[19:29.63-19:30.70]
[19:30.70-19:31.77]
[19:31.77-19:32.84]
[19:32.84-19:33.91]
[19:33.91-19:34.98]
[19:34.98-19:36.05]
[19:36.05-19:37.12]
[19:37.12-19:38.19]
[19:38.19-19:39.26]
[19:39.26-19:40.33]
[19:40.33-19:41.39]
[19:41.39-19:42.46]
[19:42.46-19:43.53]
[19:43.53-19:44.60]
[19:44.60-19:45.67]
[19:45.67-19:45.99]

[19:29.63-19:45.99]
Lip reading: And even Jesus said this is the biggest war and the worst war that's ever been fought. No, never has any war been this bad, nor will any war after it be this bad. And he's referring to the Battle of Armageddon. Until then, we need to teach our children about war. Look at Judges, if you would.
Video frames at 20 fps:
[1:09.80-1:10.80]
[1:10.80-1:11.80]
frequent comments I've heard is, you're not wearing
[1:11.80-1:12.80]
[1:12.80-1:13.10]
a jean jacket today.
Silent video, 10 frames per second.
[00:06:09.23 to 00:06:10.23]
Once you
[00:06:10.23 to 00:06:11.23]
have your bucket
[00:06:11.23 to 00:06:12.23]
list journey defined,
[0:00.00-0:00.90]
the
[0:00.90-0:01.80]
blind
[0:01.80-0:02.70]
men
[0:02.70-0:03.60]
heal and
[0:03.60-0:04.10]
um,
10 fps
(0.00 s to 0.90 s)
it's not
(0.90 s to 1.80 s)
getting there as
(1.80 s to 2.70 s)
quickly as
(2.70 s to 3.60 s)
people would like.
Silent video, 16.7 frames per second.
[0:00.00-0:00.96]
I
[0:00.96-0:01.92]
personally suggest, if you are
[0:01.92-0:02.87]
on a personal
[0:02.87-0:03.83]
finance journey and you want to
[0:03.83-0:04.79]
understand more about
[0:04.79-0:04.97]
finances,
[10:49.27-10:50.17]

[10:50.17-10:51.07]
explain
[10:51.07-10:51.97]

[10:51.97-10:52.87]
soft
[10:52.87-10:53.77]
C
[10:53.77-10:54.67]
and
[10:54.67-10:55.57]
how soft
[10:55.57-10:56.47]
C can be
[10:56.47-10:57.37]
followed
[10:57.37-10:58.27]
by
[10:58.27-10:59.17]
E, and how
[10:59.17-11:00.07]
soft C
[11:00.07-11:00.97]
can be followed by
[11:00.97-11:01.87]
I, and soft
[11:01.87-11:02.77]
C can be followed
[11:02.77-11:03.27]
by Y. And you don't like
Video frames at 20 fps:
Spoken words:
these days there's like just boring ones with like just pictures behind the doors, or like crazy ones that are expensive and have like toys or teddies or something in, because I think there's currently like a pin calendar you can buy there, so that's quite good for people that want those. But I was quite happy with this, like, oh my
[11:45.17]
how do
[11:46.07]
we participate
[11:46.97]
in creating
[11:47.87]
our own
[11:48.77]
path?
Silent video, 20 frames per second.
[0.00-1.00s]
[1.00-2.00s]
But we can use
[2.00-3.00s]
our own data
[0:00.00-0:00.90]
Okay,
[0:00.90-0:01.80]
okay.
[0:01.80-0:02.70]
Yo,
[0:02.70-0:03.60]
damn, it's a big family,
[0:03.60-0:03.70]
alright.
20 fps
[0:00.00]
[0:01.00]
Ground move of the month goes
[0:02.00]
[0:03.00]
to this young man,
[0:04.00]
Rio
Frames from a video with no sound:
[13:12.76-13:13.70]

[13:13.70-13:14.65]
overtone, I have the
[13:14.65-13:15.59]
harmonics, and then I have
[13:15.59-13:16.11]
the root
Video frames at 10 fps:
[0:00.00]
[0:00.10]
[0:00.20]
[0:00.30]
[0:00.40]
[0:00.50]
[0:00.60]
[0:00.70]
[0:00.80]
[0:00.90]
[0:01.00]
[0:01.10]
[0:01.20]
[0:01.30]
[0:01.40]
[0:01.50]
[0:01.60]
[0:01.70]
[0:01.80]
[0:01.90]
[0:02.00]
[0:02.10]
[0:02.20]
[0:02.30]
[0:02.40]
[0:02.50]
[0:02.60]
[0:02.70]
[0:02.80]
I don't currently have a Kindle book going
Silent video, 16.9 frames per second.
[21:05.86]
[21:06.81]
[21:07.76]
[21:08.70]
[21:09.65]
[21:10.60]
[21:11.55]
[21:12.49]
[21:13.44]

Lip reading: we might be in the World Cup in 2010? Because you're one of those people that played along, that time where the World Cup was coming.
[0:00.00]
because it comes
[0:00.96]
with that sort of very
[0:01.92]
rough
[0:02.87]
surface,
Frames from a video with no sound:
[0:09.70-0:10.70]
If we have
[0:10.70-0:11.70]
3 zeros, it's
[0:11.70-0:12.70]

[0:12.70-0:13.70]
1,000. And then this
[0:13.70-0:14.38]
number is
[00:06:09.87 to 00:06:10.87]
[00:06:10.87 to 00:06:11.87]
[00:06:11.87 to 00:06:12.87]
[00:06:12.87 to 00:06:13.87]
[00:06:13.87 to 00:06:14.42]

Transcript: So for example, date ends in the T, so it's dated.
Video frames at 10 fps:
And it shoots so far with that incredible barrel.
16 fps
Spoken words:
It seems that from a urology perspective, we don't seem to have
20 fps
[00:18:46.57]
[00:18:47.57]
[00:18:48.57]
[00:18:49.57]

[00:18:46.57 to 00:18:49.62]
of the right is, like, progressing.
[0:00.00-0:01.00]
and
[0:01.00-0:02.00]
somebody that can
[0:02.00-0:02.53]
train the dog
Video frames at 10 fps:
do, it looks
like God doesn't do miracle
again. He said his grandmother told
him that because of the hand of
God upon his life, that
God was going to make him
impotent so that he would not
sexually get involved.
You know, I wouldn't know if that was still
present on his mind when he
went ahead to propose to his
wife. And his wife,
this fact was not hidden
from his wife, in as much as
•••
The task: Give back each line of the material above exactly as it appears.

Solution for this exercise:
[19:29.63-19:30.70]
[19:30.70-19:31.77]
[19:31.77-19:32.84]
[19:32.84-19:33.91]
[19:33.91-19:34.98]
[19:34.98-19:36.05]
[19:36.05-19:37.12]
[19:37.12-19:38.19]
[19:38.19-19:39.26]
[19:39.26-19:40.33]
[19:40.33-19:41.39]
[19:41.39-19:42.46]
[19:42.46-19:43.53]
[19:43.53-19:44.60]
[19:44.60-19:45.67]
[19:45.67-19:45.99]

[19:29.63-19:45.99]
Lip reading: And even Jesus said this is the biggest war and the worst war that's ever been fought. No, never has any war been this bad, nor will any war after it be this bad. And he's referring to the Battle of Armageddon. Until then, we need to teach our children about war. Look at Judges, if you would.
Video frames at 20 fps:
[1:09.80-1:10.80]
[1:10.80-1:11.80]
frequent comments I've heard is, you're not wearing
[1:11.80-1:12.80]
[1:12.80-1:13.10]
a jean jacket today.
Silent video, 10 frames per second.
[00:06:09.23 to 00:06:10.23]
Once you
[00:06:10.23 to 00:06:11.23]
have your bucket
[00:06:11.23 to 00:06:12.23]
list journey defined,
[0:00.00-0:00.90]
the
[0:00.90-0:01.80]
blind
[0:01.80-0:02.70]
men
[0:02.70-0:03.60]
heal and
[0:03.60-0:04.10]
um,
10 fps
(0.00 s to 0.90 s)
it's not
(0.90 s to 1.80 s)
getting there as
(1.80 s to 2.70 s)
quickly as
(2.70 s to 3.60 s)
people would like.
Silent video, 16.7 frames per second.
[0:00.00-0:00.96]
I
[0:00.96-0:01.92]
personally suggest, if you are
[0:01.92-0:02.87]
on a personal
[0:02.87-0:03.83]
finance journey and you want to
[0:03.83-0:04.79]
understand more about
[0:04.79-0:04.97]
finances,
[10:49.27-10:50.17]

[10:50.17-10:51.07]
explain
[10:51.07-10:51.97]

[10:51.97-10:52.87]
soft
[10:52.87-10:53.77]
C
[10:53.77-10:54.67]
and
[10:54.67-10:55.57]
how soft
[10:55.57-10:56.47]
C can be
[10:56.47-10:57.37]
followed
[10:57.37-10:58.27]
by
[10:58.27-10:59.17]
E, and how
[10:59.17-11:00.07]
soft C
[11:00.07-11:00.97]
can be followed by
[11:00.97-11:01.87]
I, and soft
[11:01.87-11:02.77]
C can be followed
[11:02.77-11:03.27]
by Y. And you don't like
Video frames at 20 fps:
Spoken words:
these days there's like just boring ones with like just pictures behind the doors, or like crazy ones that are expensive and have like toys or teddies or something in, because I think there's currently like a pin calendar you can buy there, so that's quite good for people that want those. But I was quite happy with this, like, oh my
[11:45.17]
how do
[11:46.07]
we participate
[11:46.97]
in creating
[11:47.87]
our own
[11:48.77]
path?
Silent video, 20 frames per second.
[0.00-1.00s]
[1.00-2.00s]
But we can use
[2.00-3.00s]
our own data
[0:00.00-0:00.90]
Okay,
[0:00.90-0:01.80]
okay.
[0:01.80-0:02.70]
Yo,
[0:02.70-0:03.60]
damn, it's a big family,
[0:03.60-0:03.70]
alright.
20 fps
[0:00.00]
[0:01.00]
Ground move of the month goes
[0:02.00]
[0:03.00]
to this young man,
[0:04.00]
Rio
Frames from a video with no sound:
[13:12.76-13:13.70]

[13:13.70-13:14.65]
overtone, I have the
[13:14.65-13:15.59]
harmonics, and then I have
[13:15.59-13:16.11]
the root
Video frames at 10 fps:
[0:00.00]
[0:00.10]
[0:00.20]
[0:00.30]
[0:00.40]
[0:00.50]
[0:00.60]
[0:00.70]
[0:00.80]
[0:00.90]
[0:01.00]
[0:01.10]
[0:01.20]
[0:01.30]
[0:01.40]
[0:01.50]
[0:01.60]
[0:01.70]
[0:01.80]
[0:01.90]
[0:02.00]
[0:02.10]
[0:02.20]
[0:02.30]
[0:02.40]
[0:02.50]
[0:02.60]
[0:02.70]
[0:02.80]
I don't currently have a Kindle book going
Silent video, 16.9 frames per second.
[21:05.86]
[21:06.81]
[21:07.76]
[21:08.70]
[21:09.65]
[21:10.60]
[21:11.55]
[21:12.49]
[21:13.44]

Lip reading: we might be in the World Cup in 2010? Because you're one of those people that played along, that time where the World Cup was coming.
[0:00.00]
because it comes
[0:00.96]
with that sort of very
[0:01.92]
rough
[0:02.87]
surface,
Frames from a video with no sound:
[0:09.70-0:10.70]
If we have
[0:10.70-0:11.70]
3 zeros, it's
[0:11.70-0:12.70]

[0:12.70-0:13.70]
1,000. And then this
[0:13.70-0:14.38]
number is
[00:06:09.87 to 00:06:10.87]
[00:06:10.87 to 00:06:11.87]
[00:06:11.87 to 00:06:12.87]
[00:06:12.87 to 00:06:13.87]
[00:06:13.87 to 00:06:14.42]

Transcript: So for example, date ends in the T, so it's dated.
Video frames at 10 fps:
And it shoots so far with that incredible barrel.
16 fps
Spoken words:
It seems that from a urology perspective, we don't seem to have
20 fps
[00:18:46.57]
[00:18:47.57]
[00:18:48.57]
[00:18:49.57]

[00:18:46.57 to 00:18:49.62]
of the right is, like, progressing.
[0:00.00-0:01.00]
and
[0:01.00-0:02.00]
somebody that can
[0:02.00-0:02.53]
train the dog
Video frames at 10 fps:
do, it looks
like God doesn't do miracle
again. He said his grandmother told
him that because of the hand of
God upon his life, that
God was going to make him
impotent so that he would not
sexually get involved.
You know, I wouldn't know if that was still
present on his mind when he
went ahead to propose to his
wife. And his wife,
this fact was not hidden
from his wife, in as much as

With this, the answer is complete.